Сейчас в Ангарии насчитывалось немногим более двенадцати тысяч граждан, причём большинство — дети и подростки. Были и своего рода неграждане — лояльные и ассимилирующиеся туземцы. Если каждый гражданин имел свой личный жетон, то у туземцев был один жетон на становище с выбитой на нём надписью — «Союзник Ангарии». Но и им было довольно просто войти в ангарское общество на полных правах. Для этого надо было отучиться в школе, окончить военные курсы, получить специальность в сельскохозяйственном или техническом училище, креститься в православие и после этого получить заветный жетон гражданина. Таким образом уже было образовано Баракаево, тунгусское поселение на месте современного россиянам города Балаганска. Его жители по большому счёту ничем не отличались от тех же васильевцев или усольцев, ведя хозяйство по общим правилам.
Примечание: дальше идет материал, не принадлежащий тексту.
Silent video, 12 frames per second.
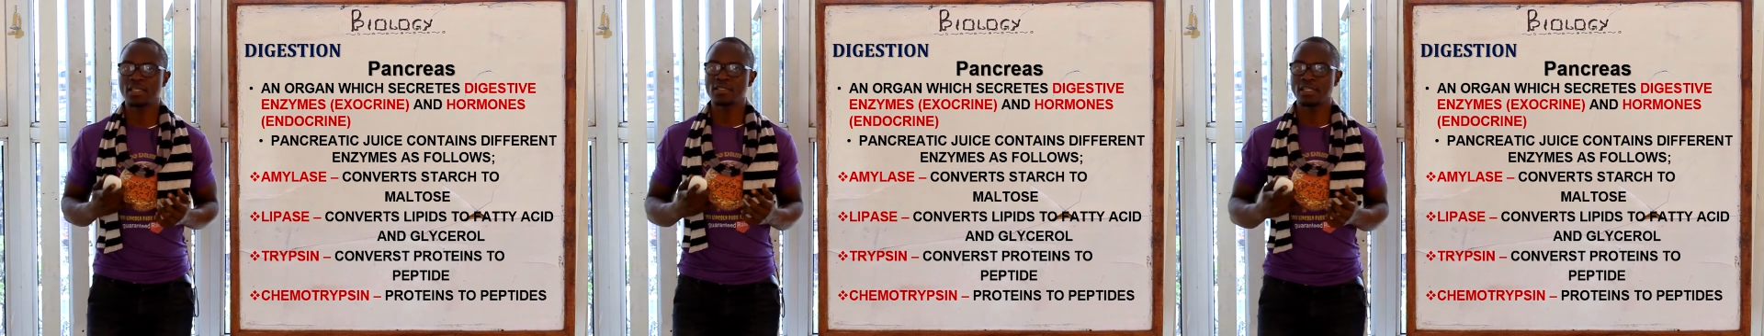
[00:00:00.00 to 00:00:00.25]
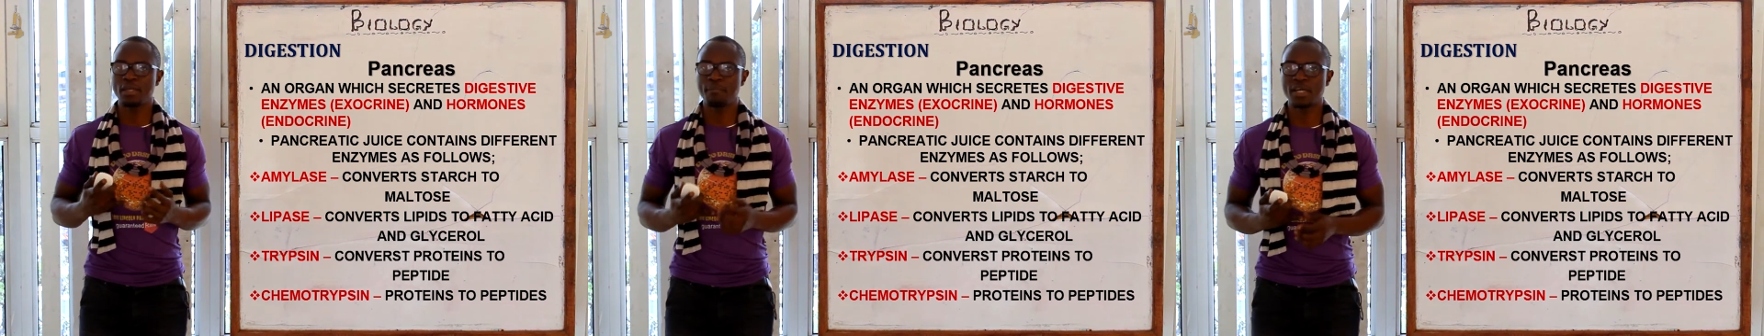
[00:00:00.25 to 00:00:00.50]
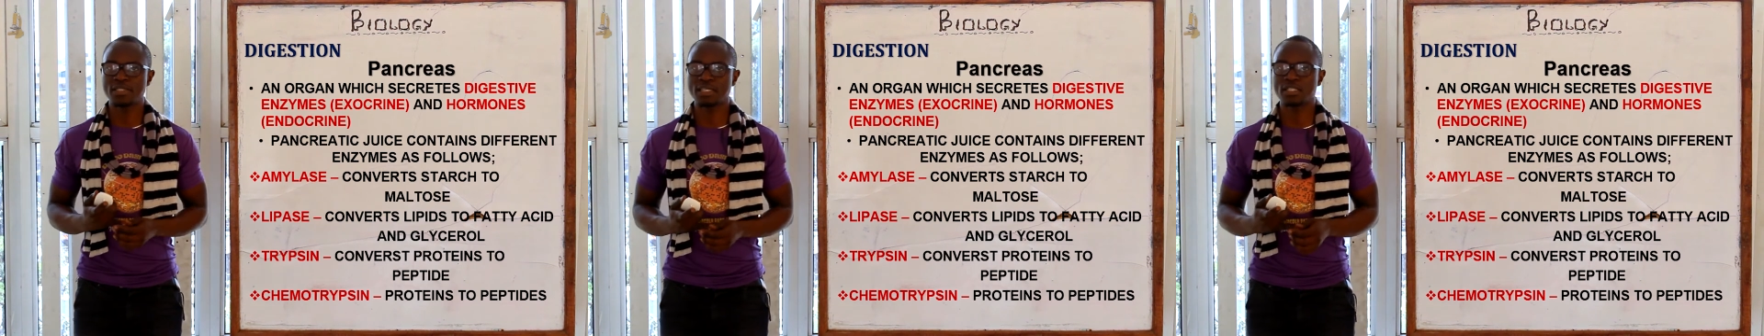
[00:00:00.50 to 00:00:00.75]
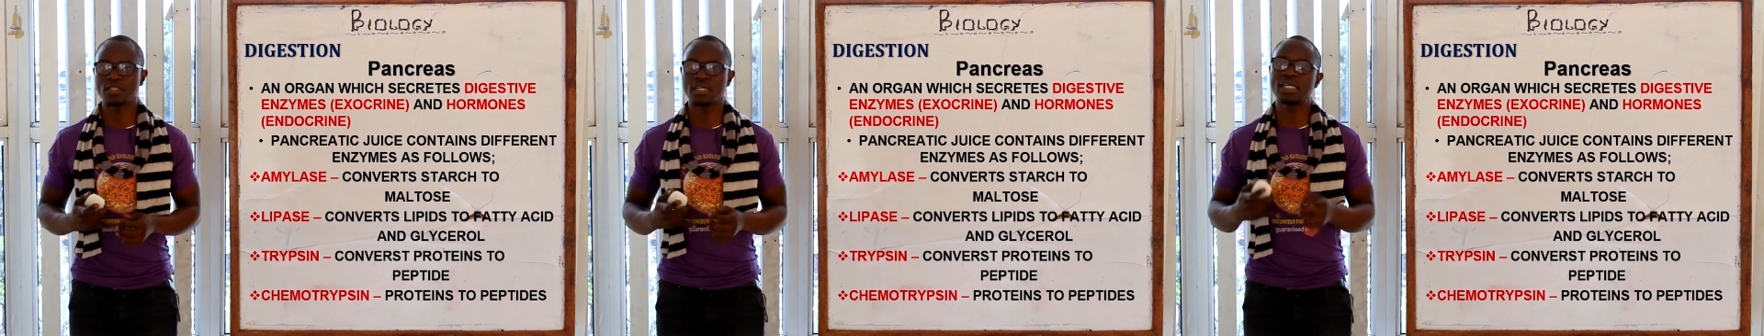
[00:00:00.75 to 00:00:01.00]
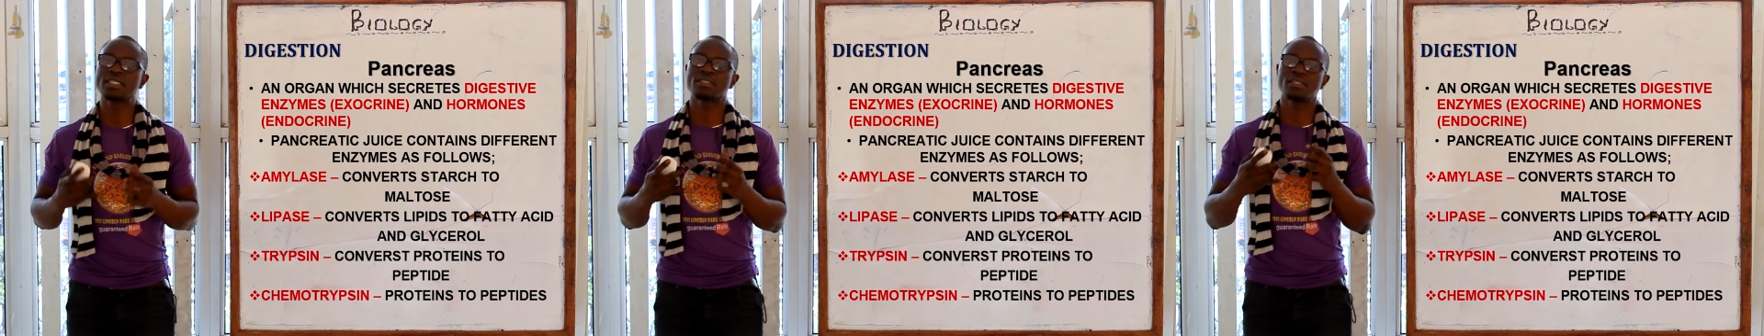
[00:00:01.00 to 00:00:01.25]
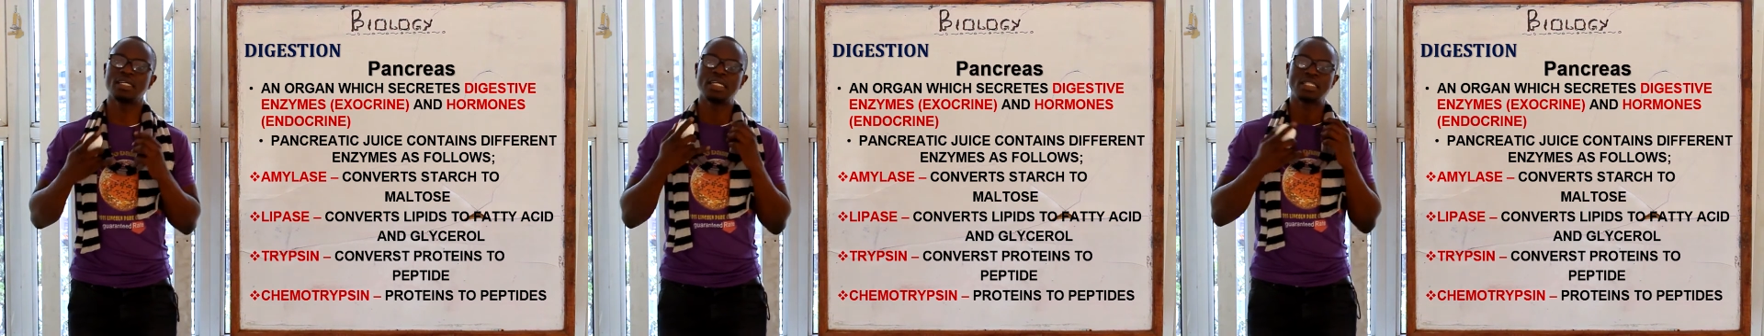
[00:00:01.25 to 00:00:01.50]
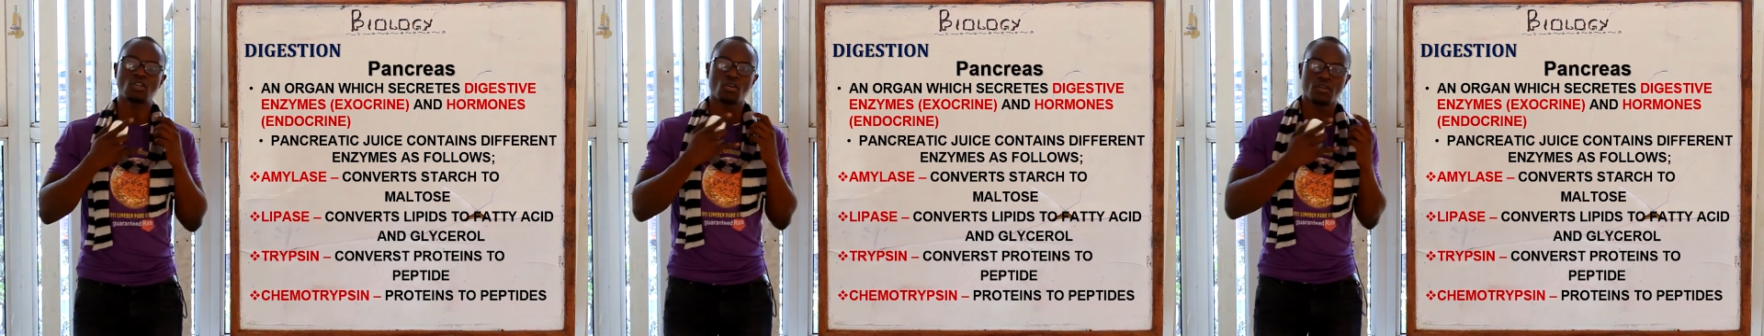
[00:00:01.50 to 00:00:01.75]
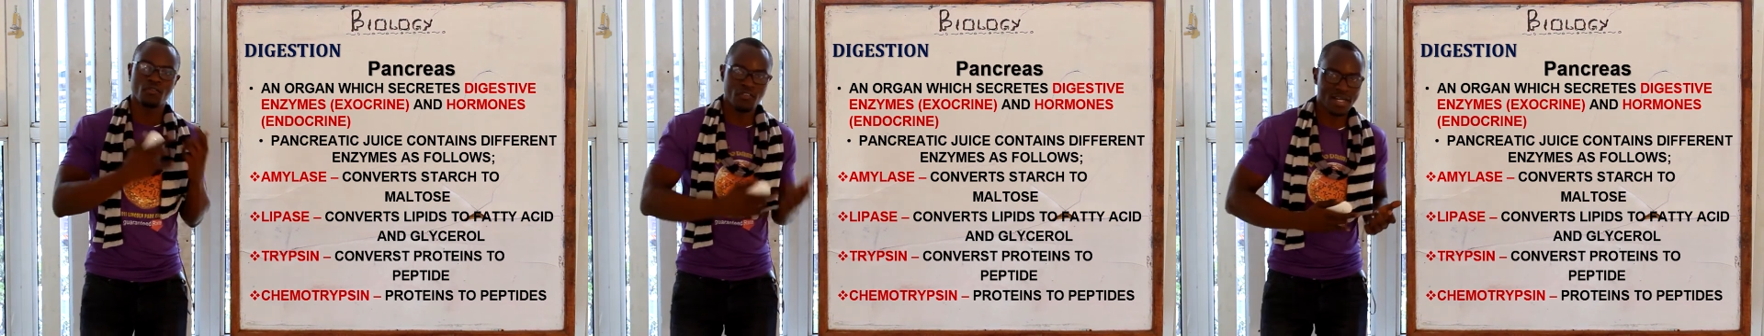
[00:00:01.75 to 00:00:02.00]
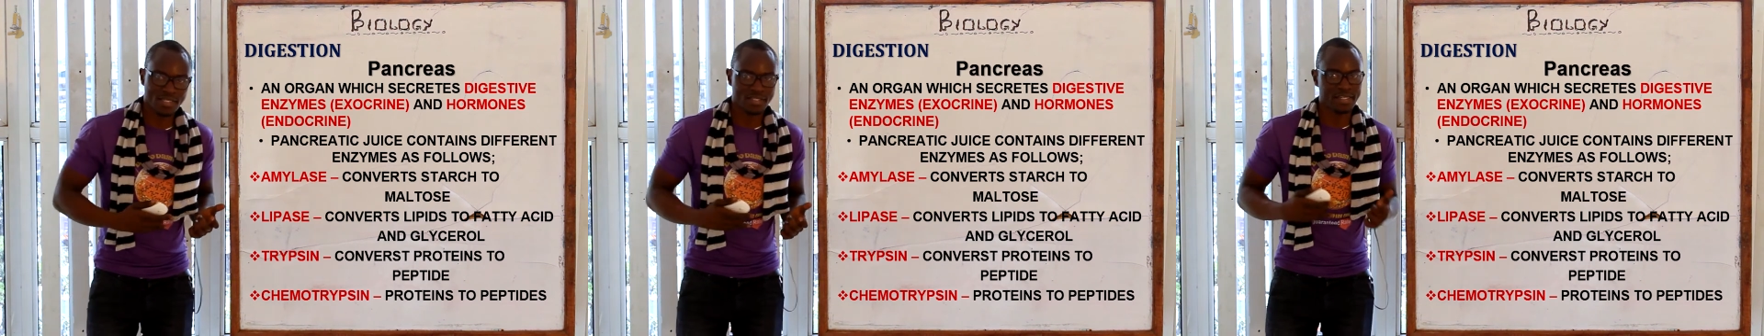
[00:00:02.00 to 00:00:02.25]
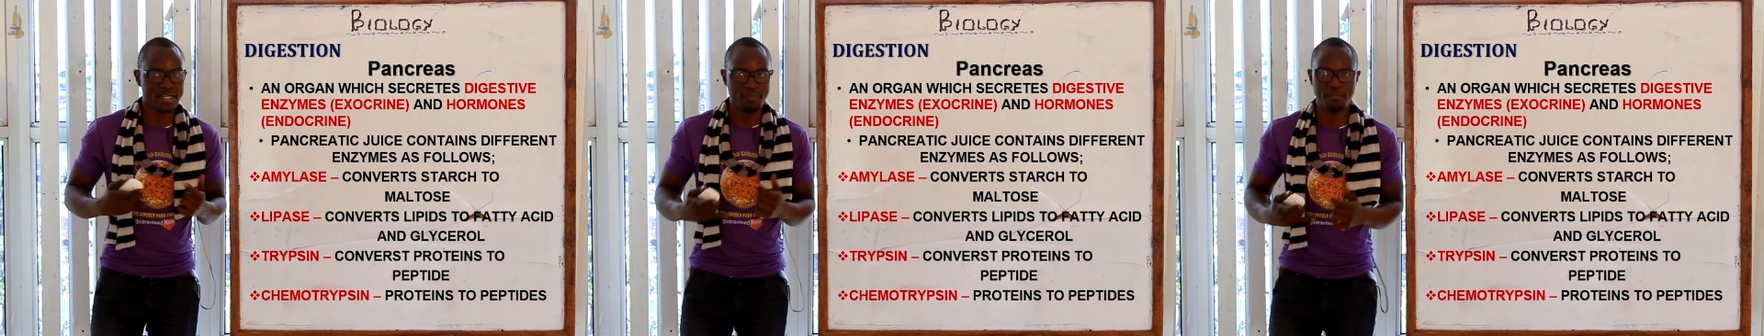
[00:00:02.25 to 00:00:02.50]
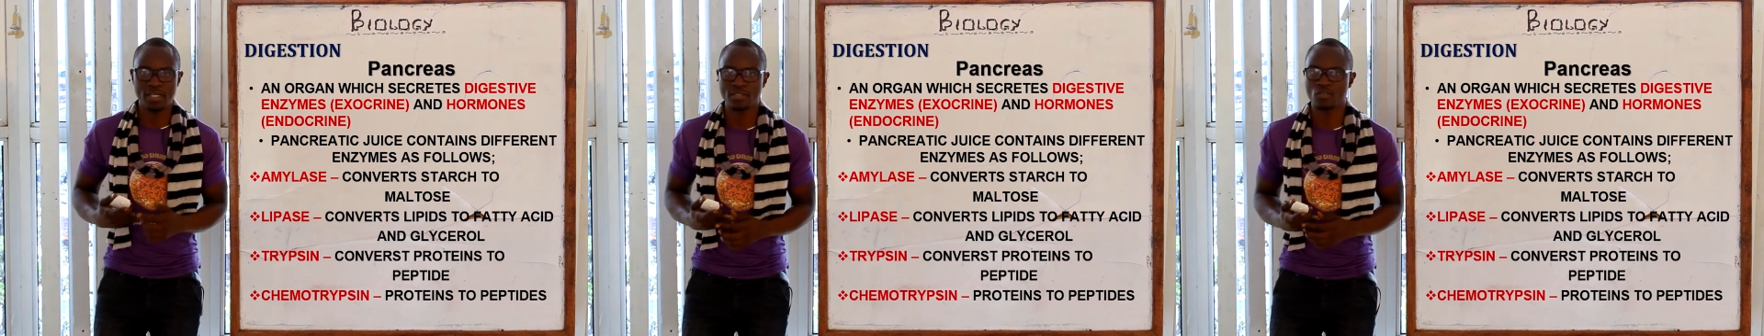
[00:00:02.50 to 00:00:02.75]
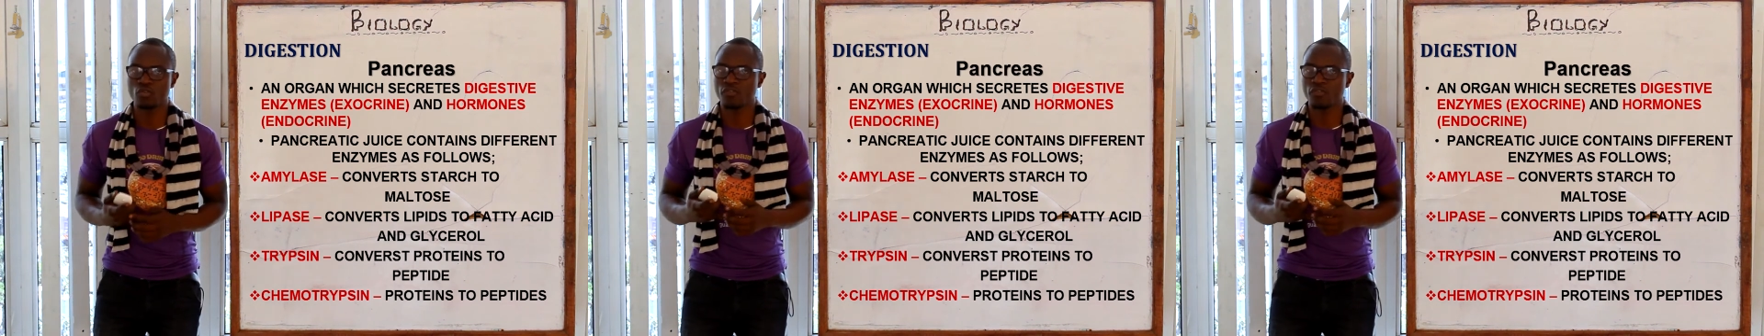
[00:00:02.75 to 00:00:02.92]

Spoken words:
this lipase it converts lipids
Но всё же этого было недостаточно. В связи с недостатком крестьянских хозяйств руководство княжества постепенно стало проводить политику переселения молодых дауров, как представителей народа наиболее ментально близкого к русским на всём Дальнем Востоке, на земли Приангарья и Забайкалья. Ибо ожидать того, что большая часть тунгусов начнёт заниматься хлебопашеством и огородничеством, было наивно. Вот вступить в дружину, своего рода туземную самооборону, или в стрелковую роту — с этим проблем не было. Получалось, что недостаток крестьян заполнялся лояльными инородцами, которые легко входили в культурный круг русских, основного народа Ангарии.
Следующим в повестке дня стало нововведение — юношеский чемпионат Ангарии по футболу. В каждом посёлке уже были команды, гонявшие кожаный шнурованный мяч с набивкой из ветоши и тряпок, теперь настало время придать этому виду спорта общегосударственный размах. Аналогично было и с хоккеем — на ангарском и байкальском льду несколько последних лет группы молодёжи и первоангарцев регулярно устраивали баталии на коньках — прикреплённых ремешками к обуви полозьев, пытаясь загнать в ворота деревянную шайбу. Эти виды спорта быстро завоёвывали всё большую популярность среди подрастающего поколения.
Также на собрании было объявлено о том, что после согласования окончательного проекта Софийского собора и уже сделанного макета храма каменщики из Европы наконец приступили к работам. Несколько мастеров-немцев, что понимали толк в литье колоколов, были отправлены в Железногорск, в помощь к Ивану Репе.
— С немцами мы не прогадали, — радовался Соколов, направляясь вместе с Дарьей и сыновьями домой. — Толковые ребята. Надо Белову расширять фронт работ по сманиванию переселенцев из Европы.